1. Description of the Prior Art
The invention relates to a device for evaporation of liquefied natural gas (LNG), which device via pipes is connected to a vessel moored by means of anchor chains, comprising at least one pipe through which LNG flows, the outside of said pipe may be brought in contact with sea water as a heating medium.
Seawater-heated vaporisers, located on shore, are presently in use on land-based LNG receiving terminals, where the vaporised gas, hereafter referred to as NG is transported to consumer via the pipeline system.
Such receiving terminals may comprise insulated tanks for receiving LNG from the vessel, a vaporiser or heat exchanger for vaporisation of LNG, and a control -and metering module for adjustment and metering of the gas which is passed to the consumer pipelines.
The known vaporiser comprises pipes, which are sprinkled with seawater. The heat energy of the seawater is transferred to the LNG located inside the pipe, which causes heating of the LNG that in turn leads to evaporation and superheating of the LNG towards ambient temperature. The difference in temperature between LNG and vaporised/superheated gas is approximately 170-180°C C. Maximum energy transfer from the seawater corresponds to a temperature reduction of 5-8°C C. The flow rate of circulating seawater therefore has to be significantly larger than the flow rate of LNG/NG, which is vaporised and superheated. The seawater is taken from the sea in the vicinity of the terminal and is returned to an area as far from the inlet as necessary to prevent mixing and short-circuiting.
Several disadvantages are related to the known vaporiser.
Due to the small temperature difference available, the seawater volume has to be disproportionally large.
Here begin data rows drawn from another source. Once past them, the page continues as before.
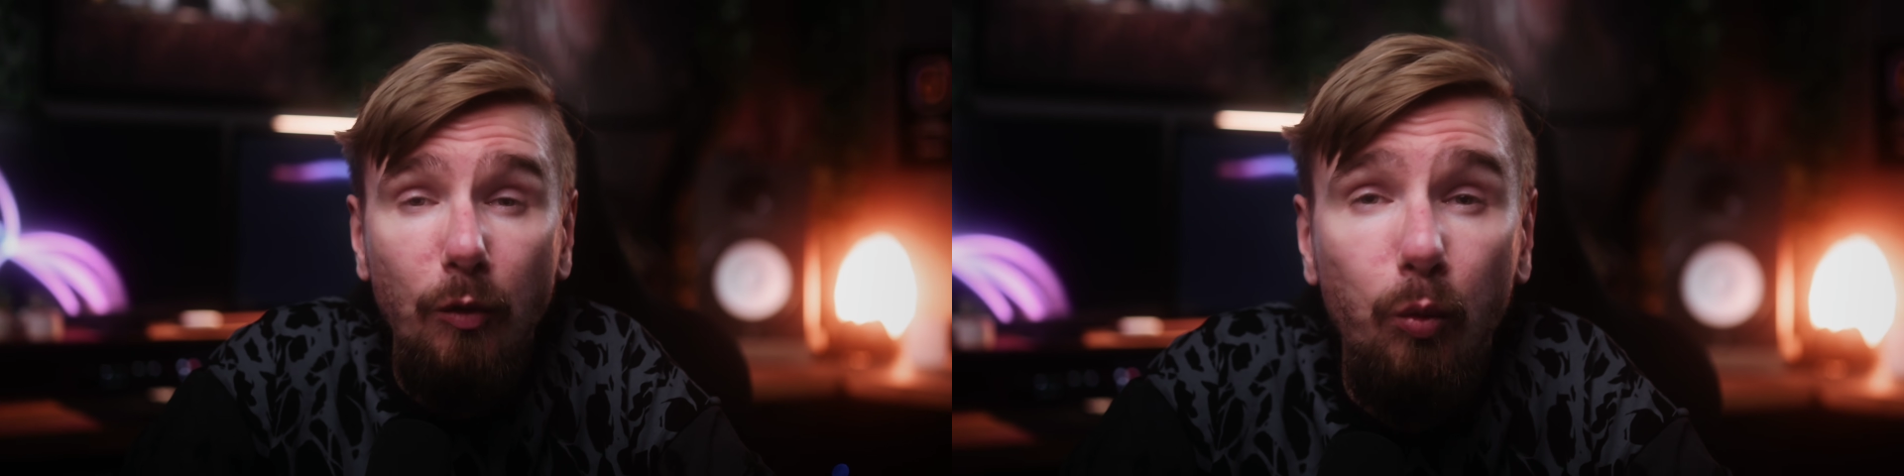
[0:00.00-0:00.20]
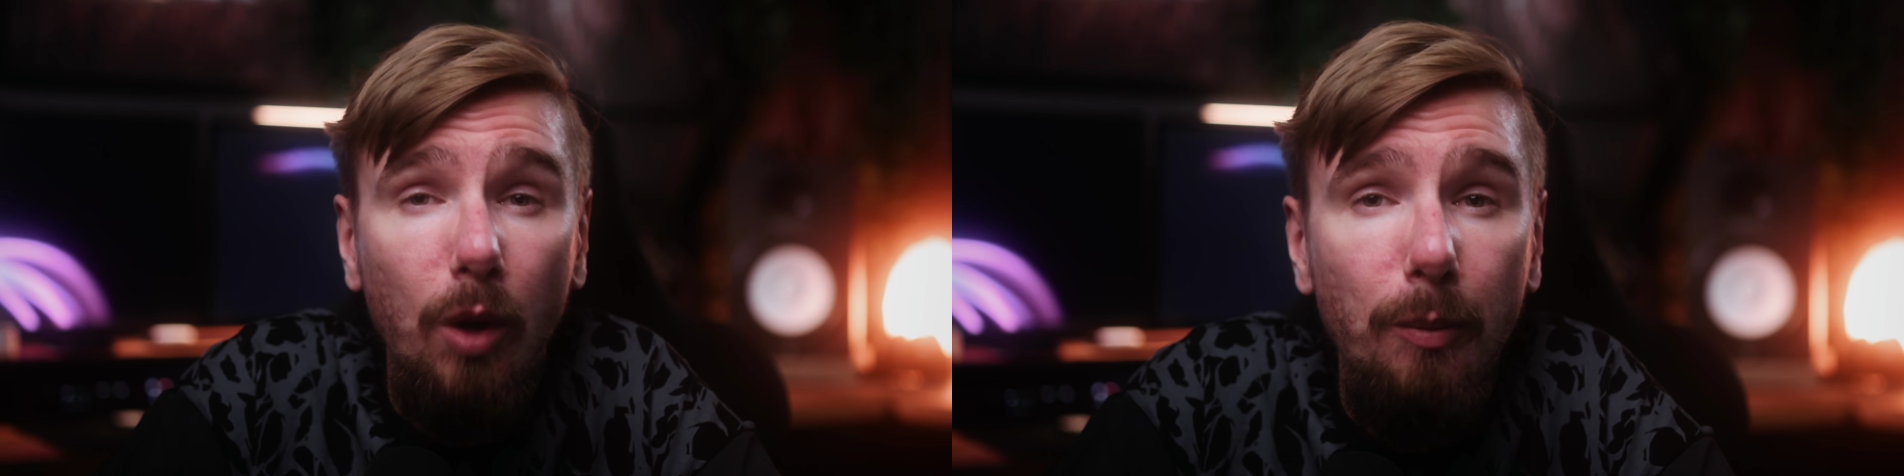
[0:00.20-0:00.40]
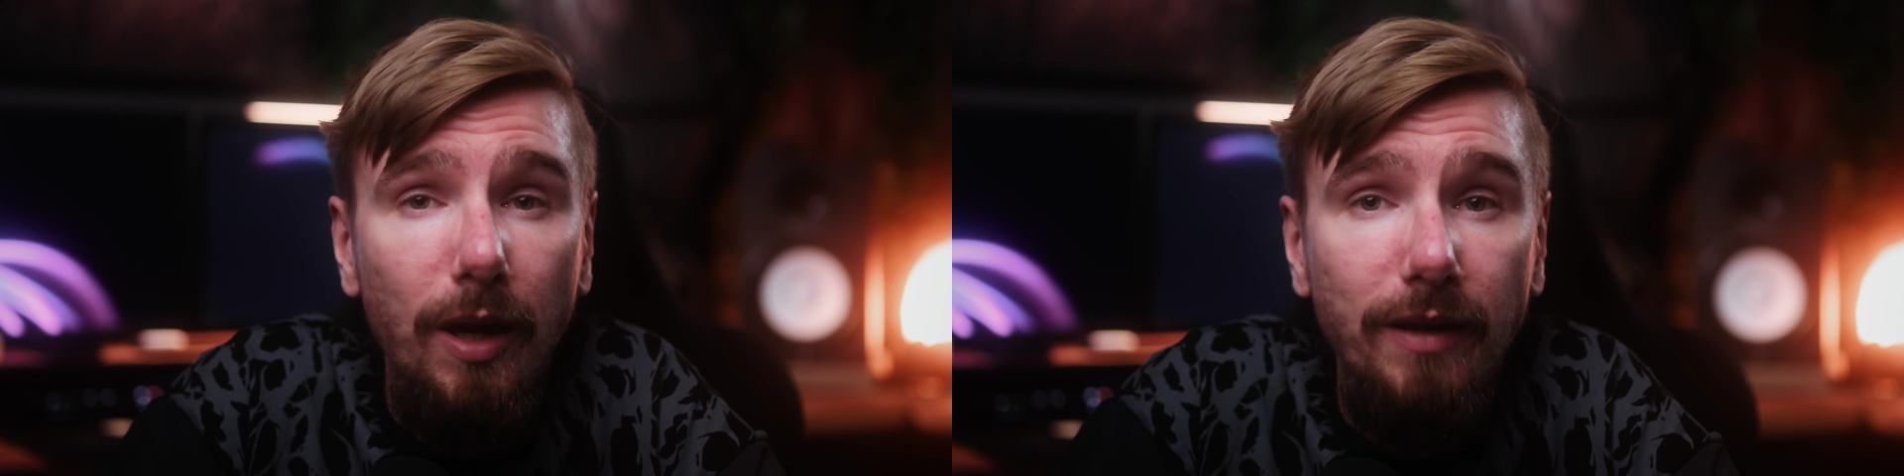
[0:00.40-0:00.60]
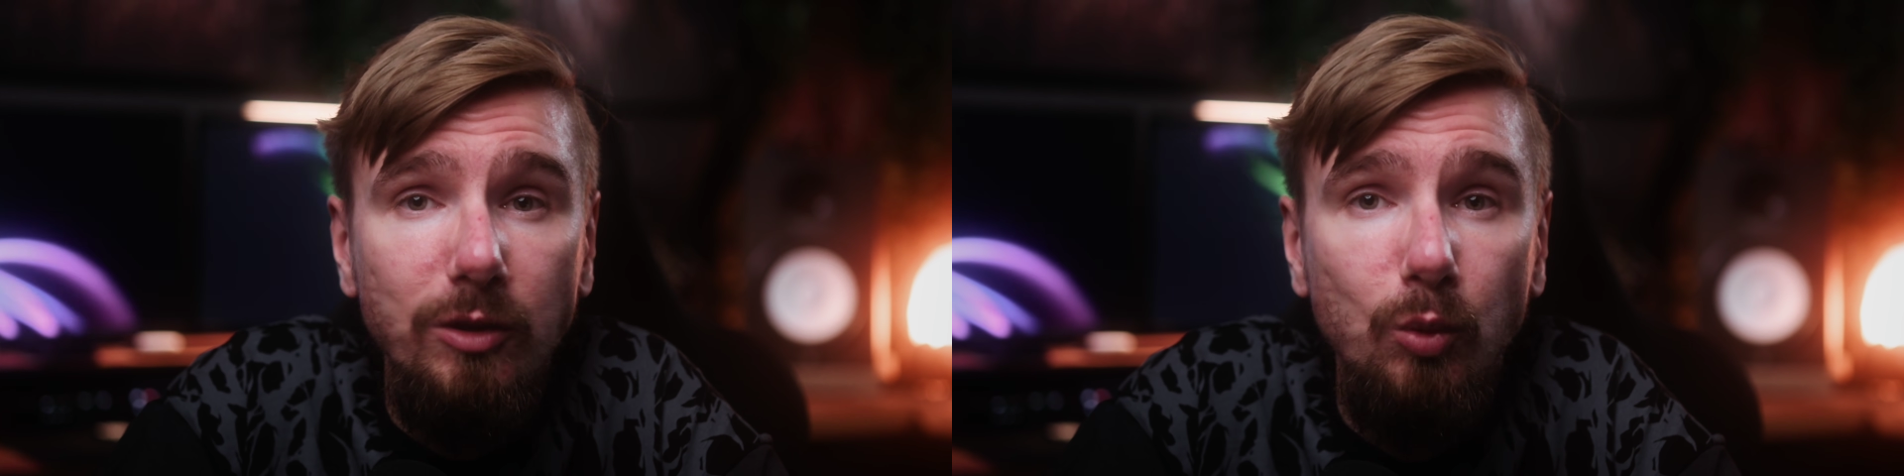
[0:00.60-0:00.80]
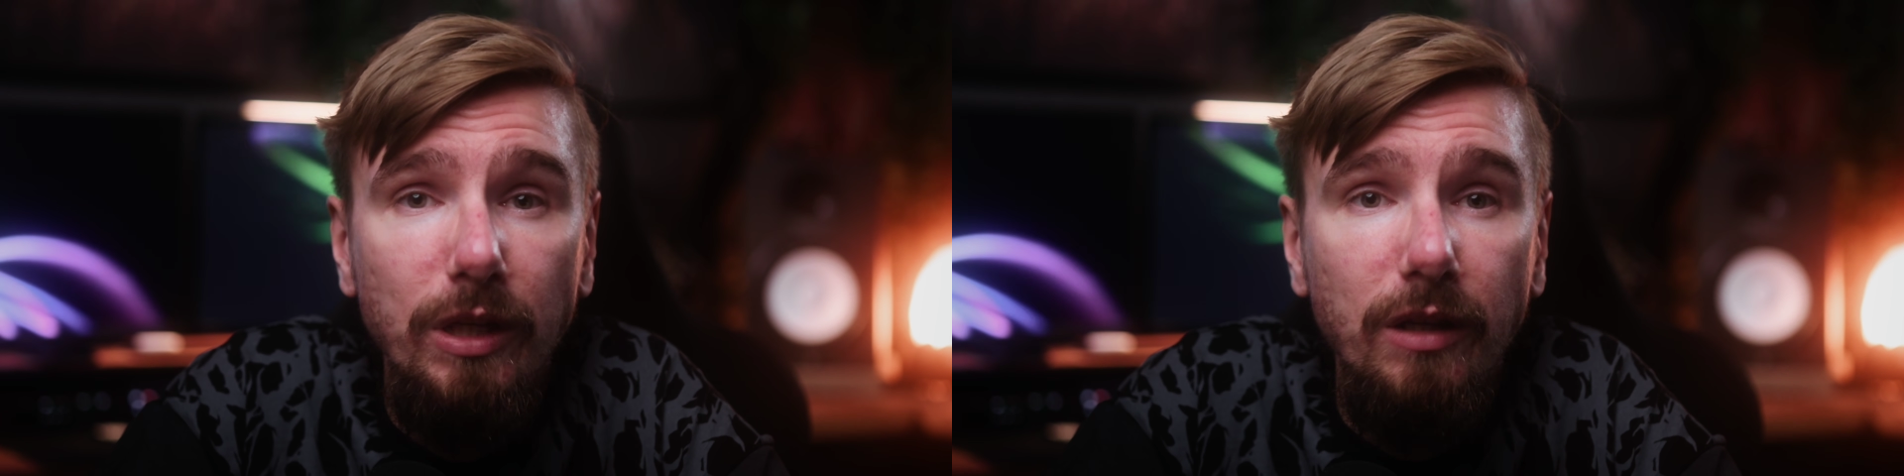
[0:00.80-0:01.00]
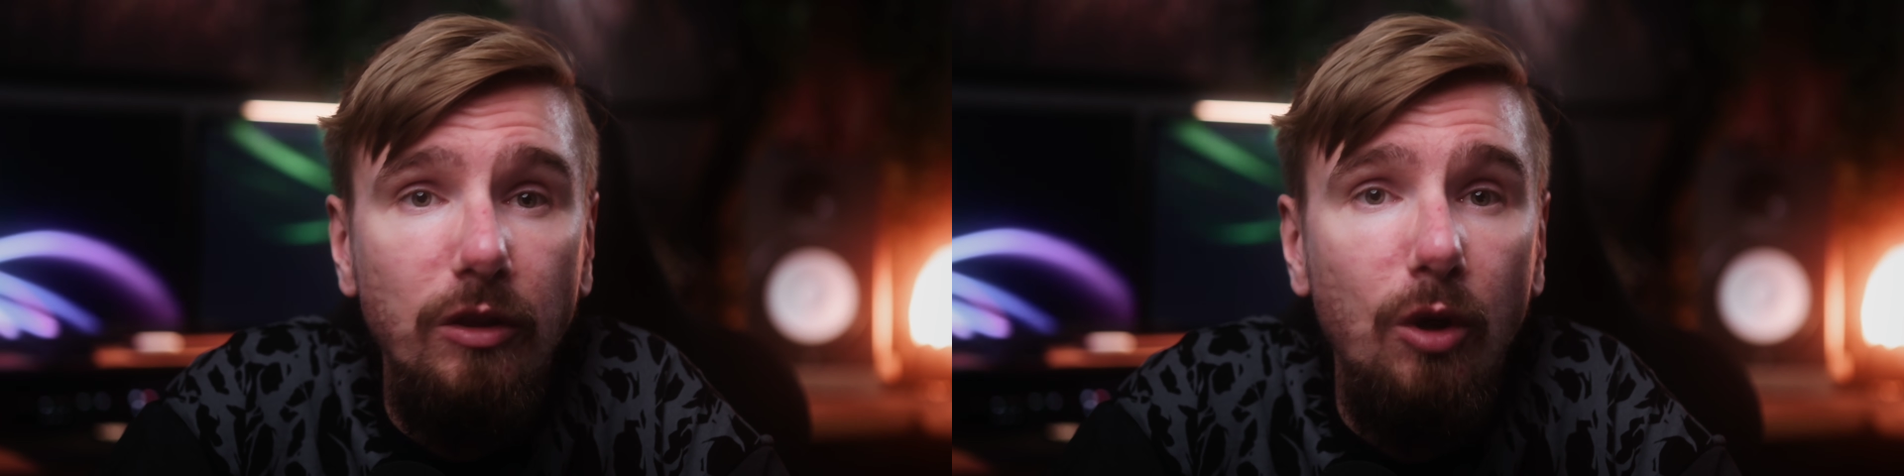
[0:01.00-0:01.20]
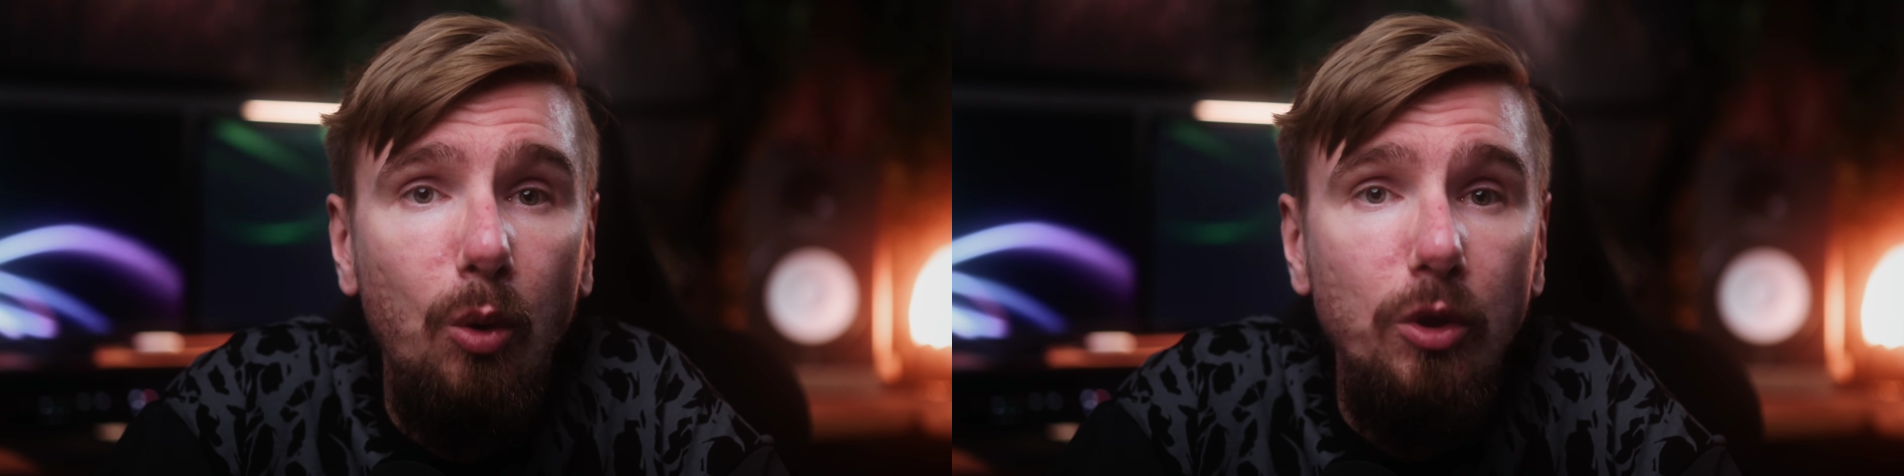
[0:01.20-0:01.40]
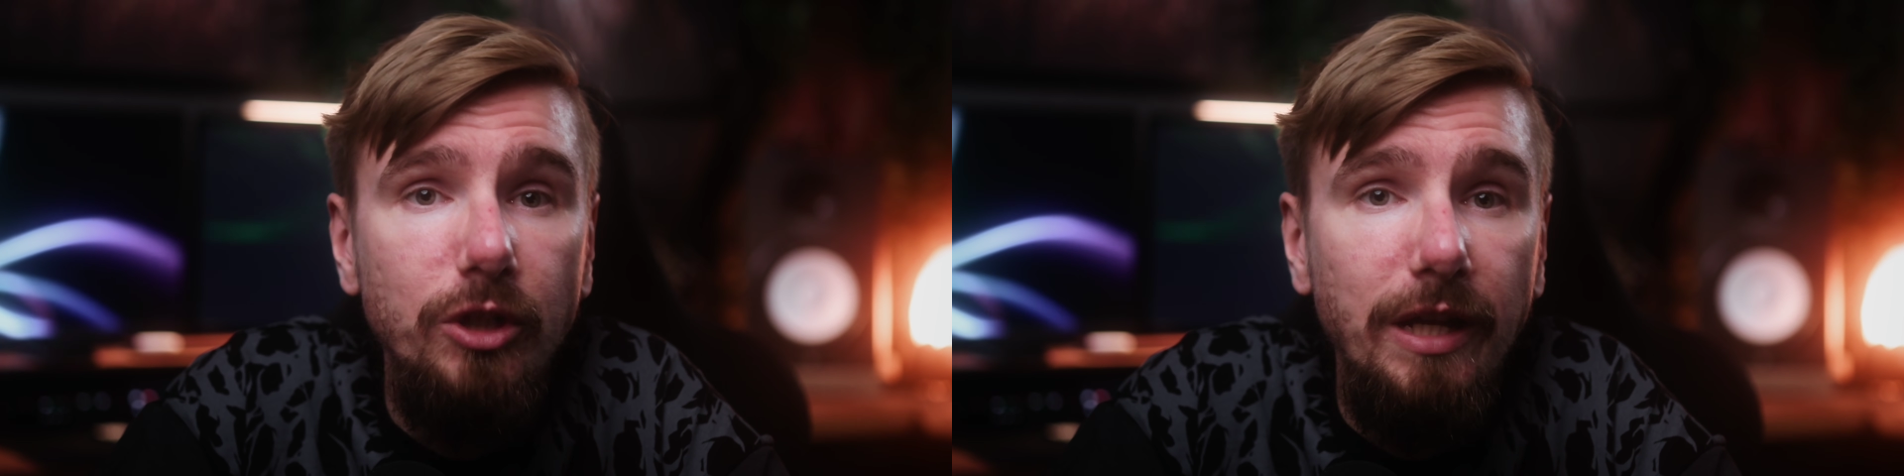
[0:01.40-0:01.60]
If one part is weak, the
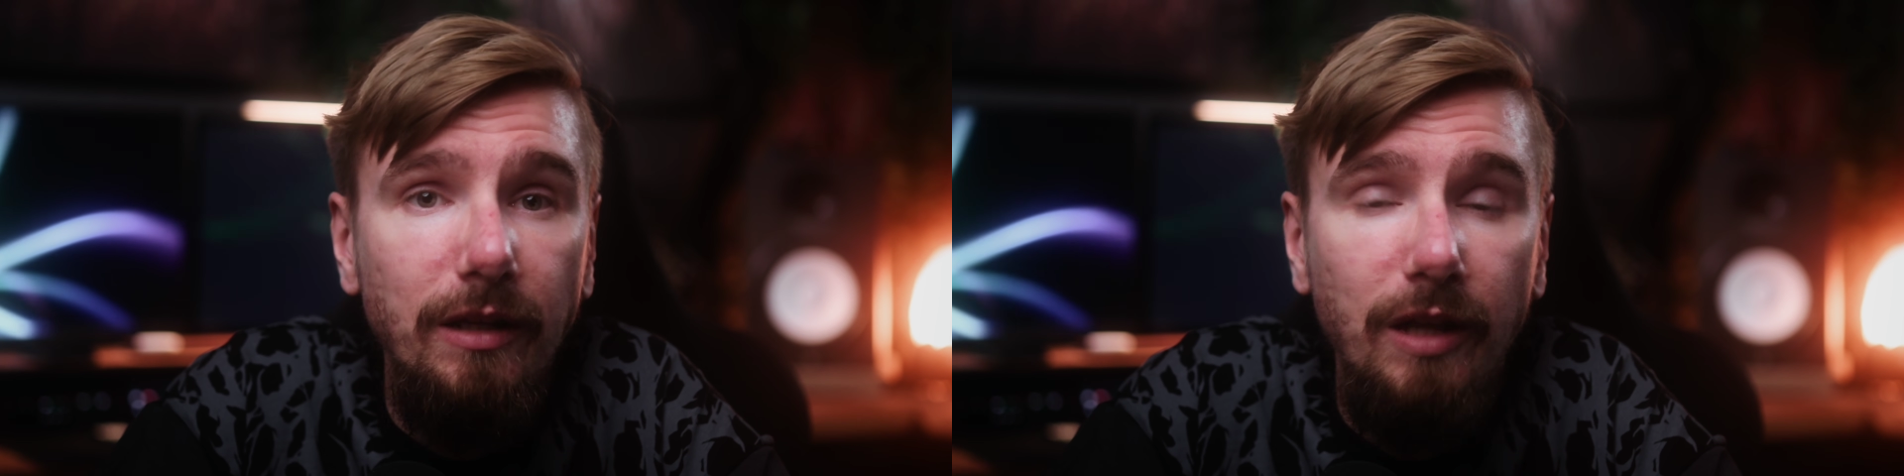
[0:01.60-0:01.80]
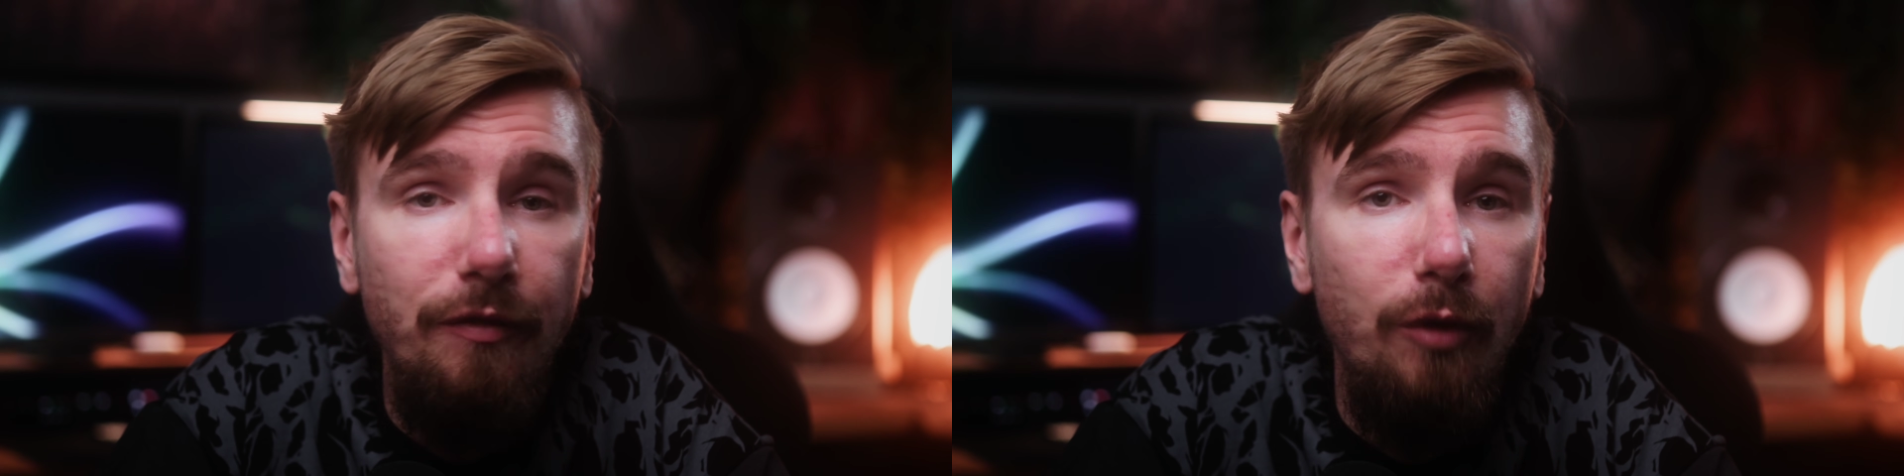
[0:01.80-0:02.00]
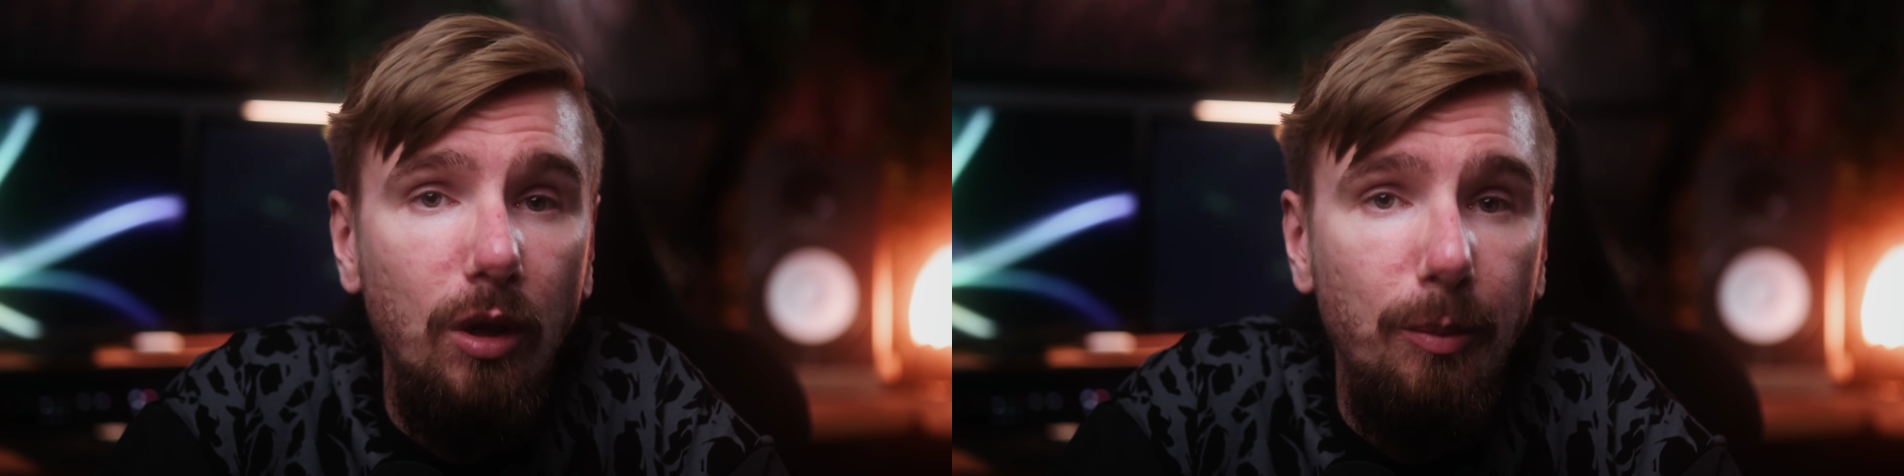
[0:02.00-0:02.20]
whole chain can fall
This leads to high power requirements to run the circulation pumps and therefore to a low energy efficient process.
Long inlet and outlet pipes with large diameters are required for supply and return of the seawater to a location at large depth in the sea in order to prevent detrimental environmental consequences for the shore zone. This increases the requirement for large pumps and results in long pipelines.
In addition, strainers and devices for prevention of clogging and fouling inside the pipes are required.
To protect the seashore long pipelines with large diameters are also required onshore.
Devices of the known type therefore occupy a large area and are expensive to install and operate.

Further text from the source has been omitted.